Dataset items
-- Opening Marker --

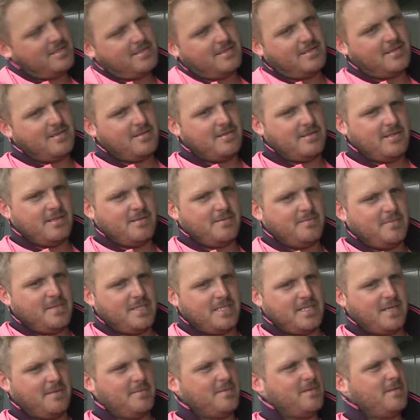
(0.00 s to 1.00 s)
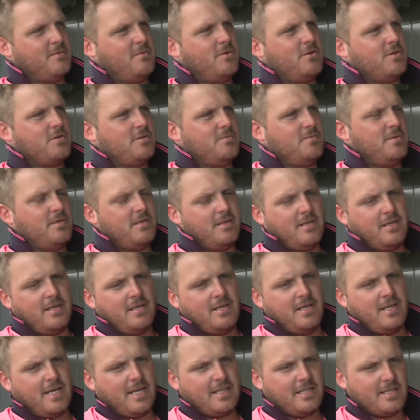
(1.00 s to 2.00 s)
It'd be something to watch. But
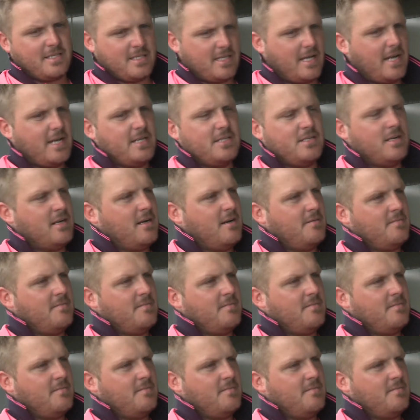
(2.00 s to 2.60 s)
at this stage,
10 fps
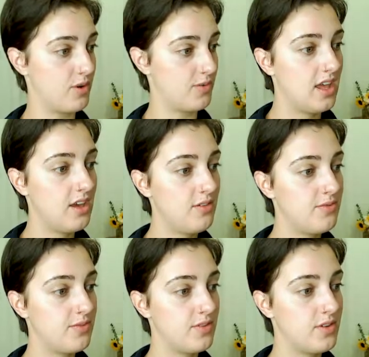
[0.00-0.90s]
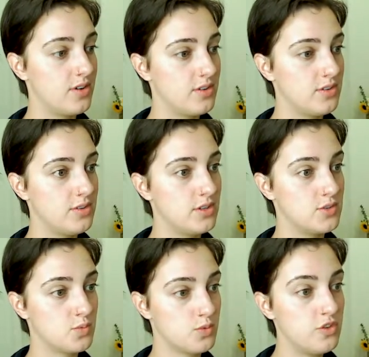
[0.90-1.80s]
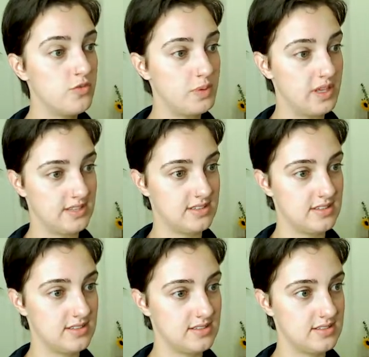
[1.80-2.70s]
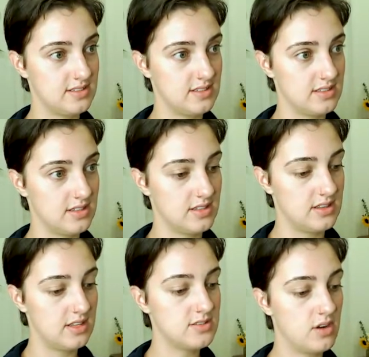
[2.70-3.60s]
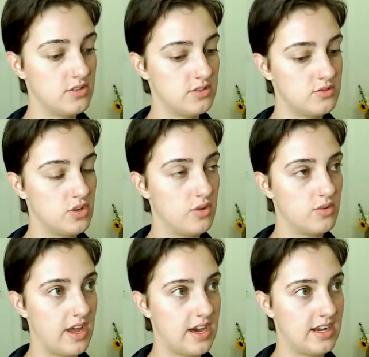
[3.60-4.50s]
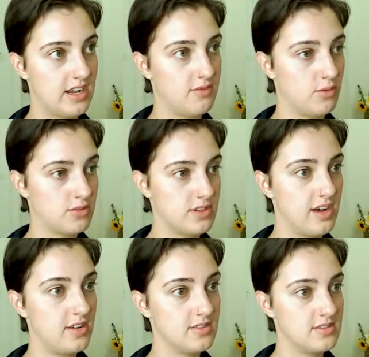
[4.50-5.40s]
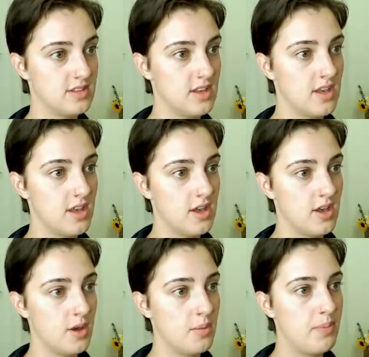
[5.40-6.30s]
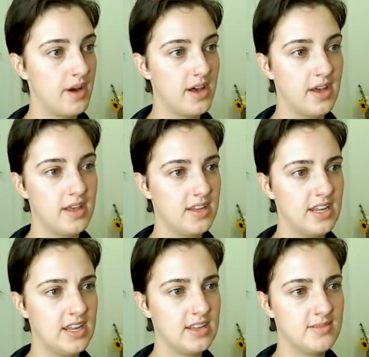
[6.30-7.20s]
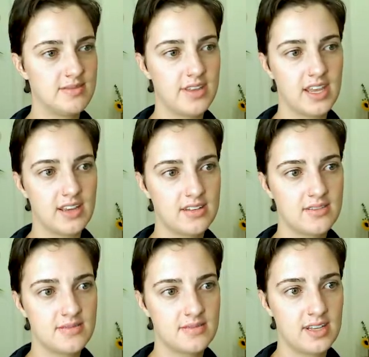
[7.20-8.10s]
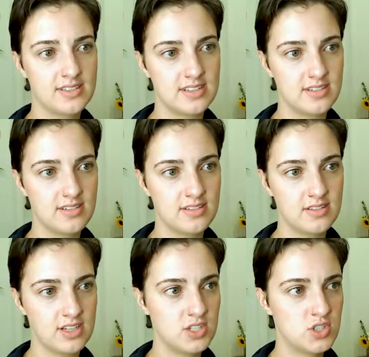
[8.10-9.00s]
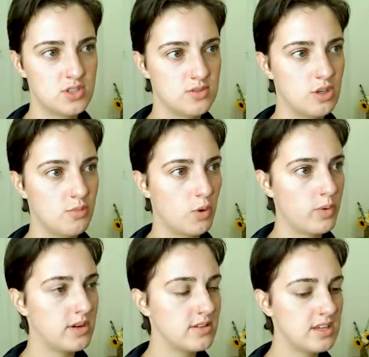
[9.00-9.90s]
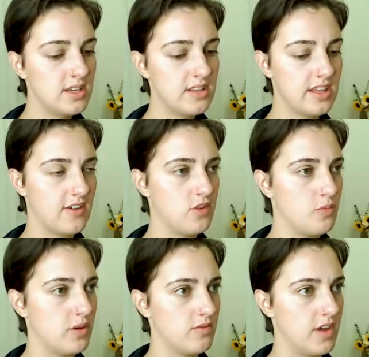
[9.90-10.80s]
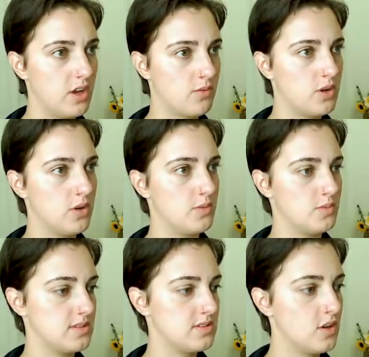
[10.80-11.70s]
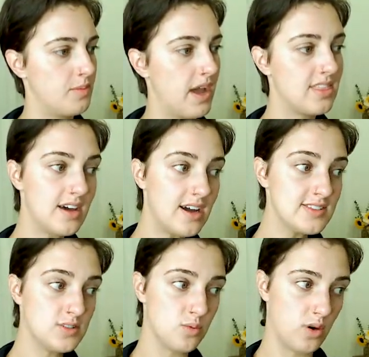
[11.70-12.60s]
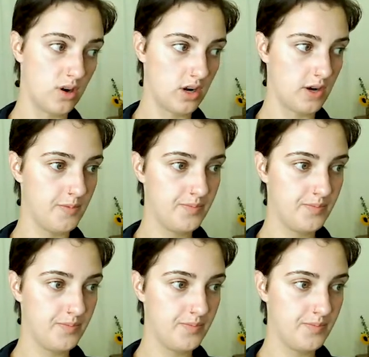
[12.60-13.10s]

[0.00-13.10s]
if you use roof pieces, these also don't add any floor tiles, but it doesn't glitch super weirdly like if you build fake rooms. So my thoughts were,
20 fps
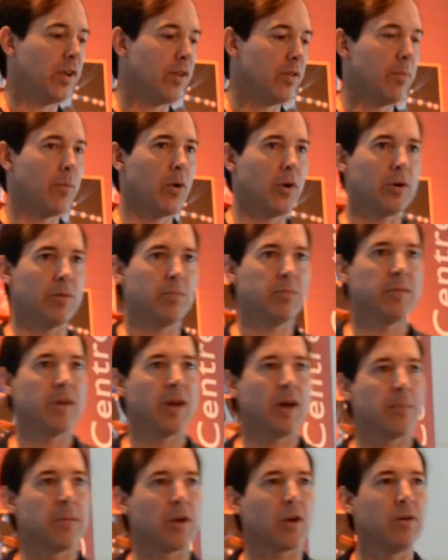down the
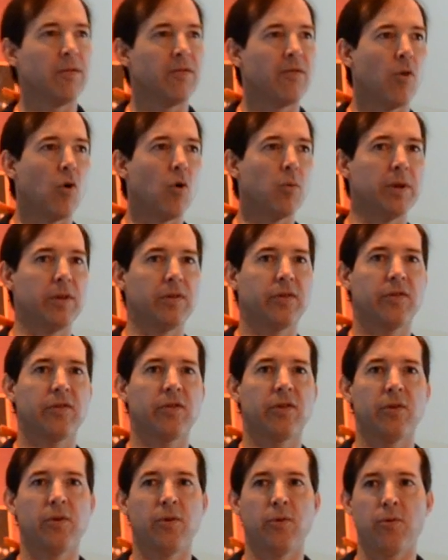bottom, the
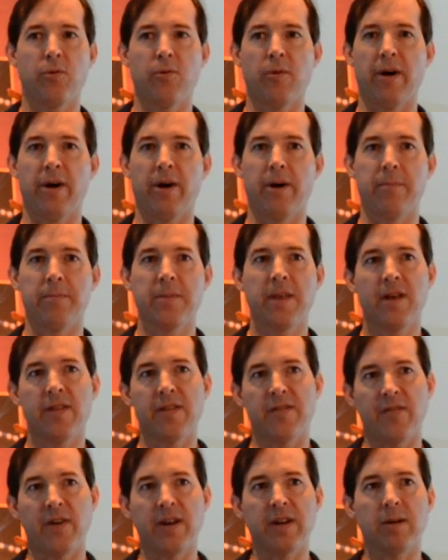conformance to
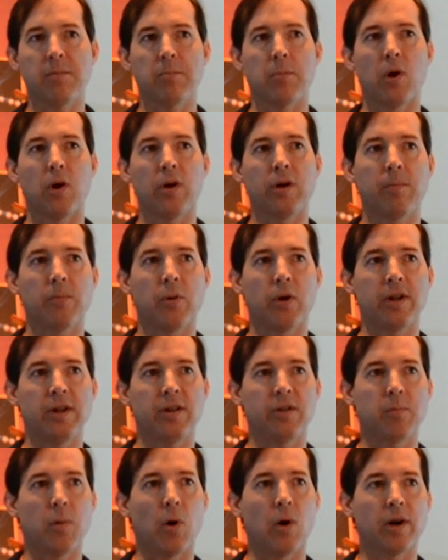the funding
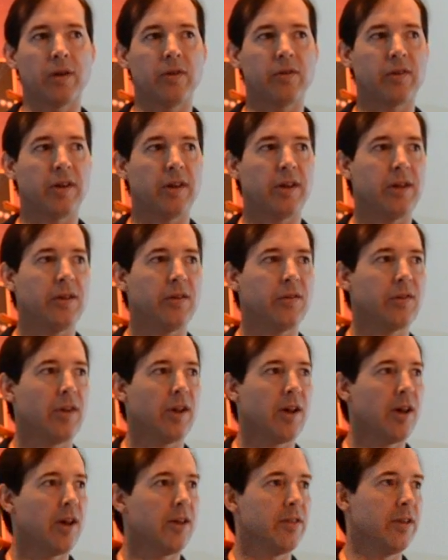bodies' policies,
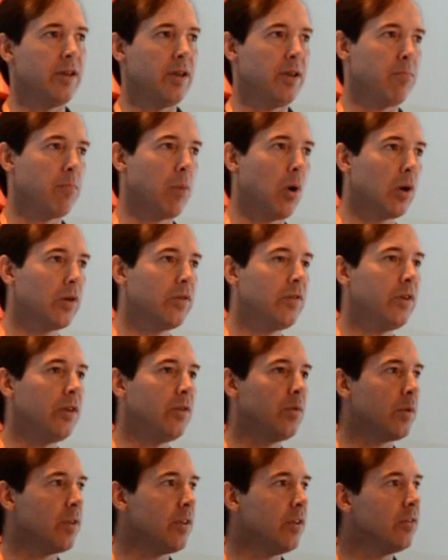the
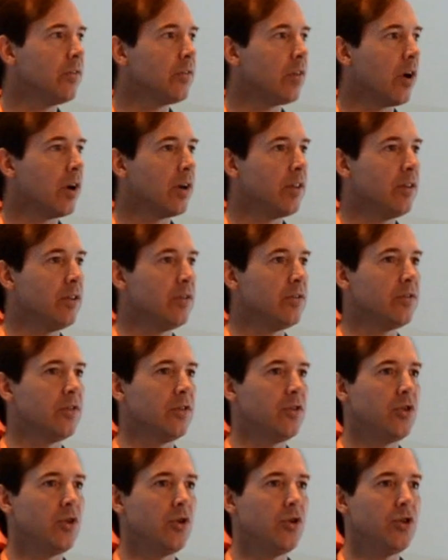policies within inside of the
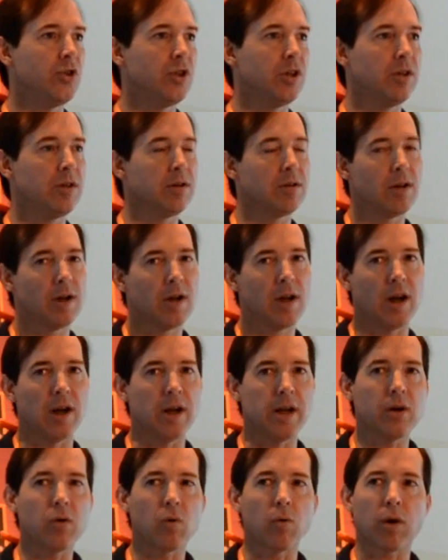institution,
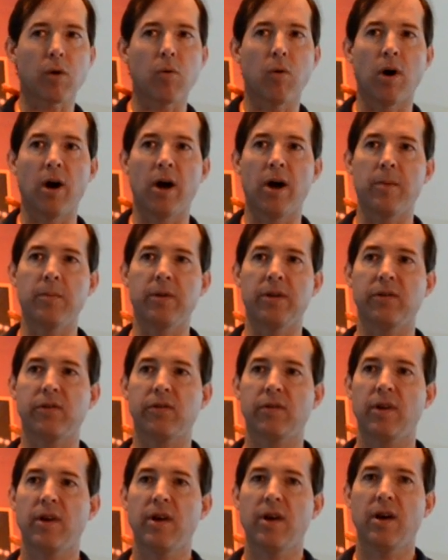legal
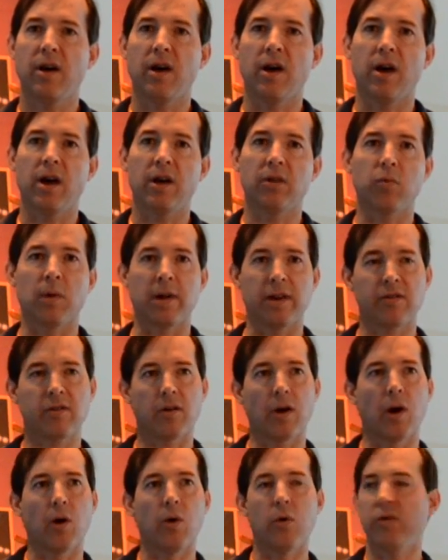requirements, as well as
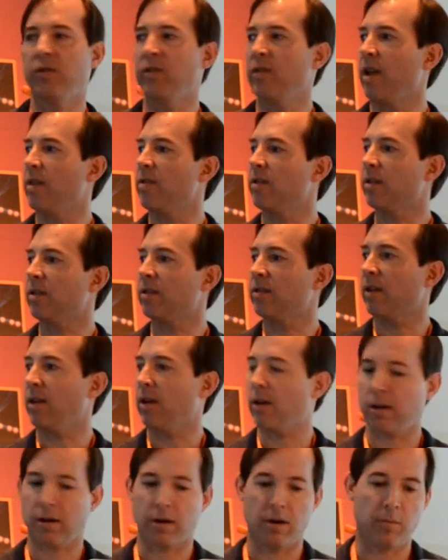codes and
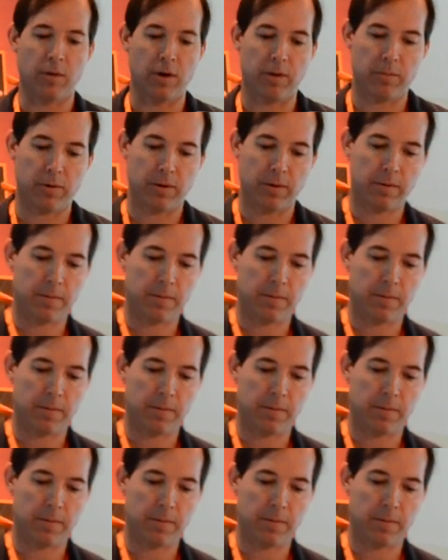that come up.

-- Closing Marker --

**The task:** Transcribe all of the records above exactly; no image should appear in what you write.

**Written answer:**
(0.00 s to 1.00 s)
(1.00 s to 2.00 s)
It'd be something to watch. But
(2.00 s to 2.60 s)
at this stage,
10 fps
[0.00-0.90s]
[0.90-1.80s]
[1.80-2.70s]
[2.70-3.60s]
[3.60-4.50s]
[4.50-5.40s]
[5.40-6.30s]
[6.30-7.20s]
[7.20-8.10s]
[8.10-9.00s]
[9.00-9.90s]
[9.90-10.80s]
[10.80-11.70s]
[11.70-12.60s]
[12.60-13.10s]

[0.00-13.10s]
if you use roof pieces, these also don't add any floor tiles, but it doesn't glitch super weirdly like if you build fake rooms. So my thoughts were,
20 fps
down the
bottom, the
conformance to
the funding
bodies' policies,
the
policies within inside of the
institution,
legal
requirements, as well as
codes and
that come up.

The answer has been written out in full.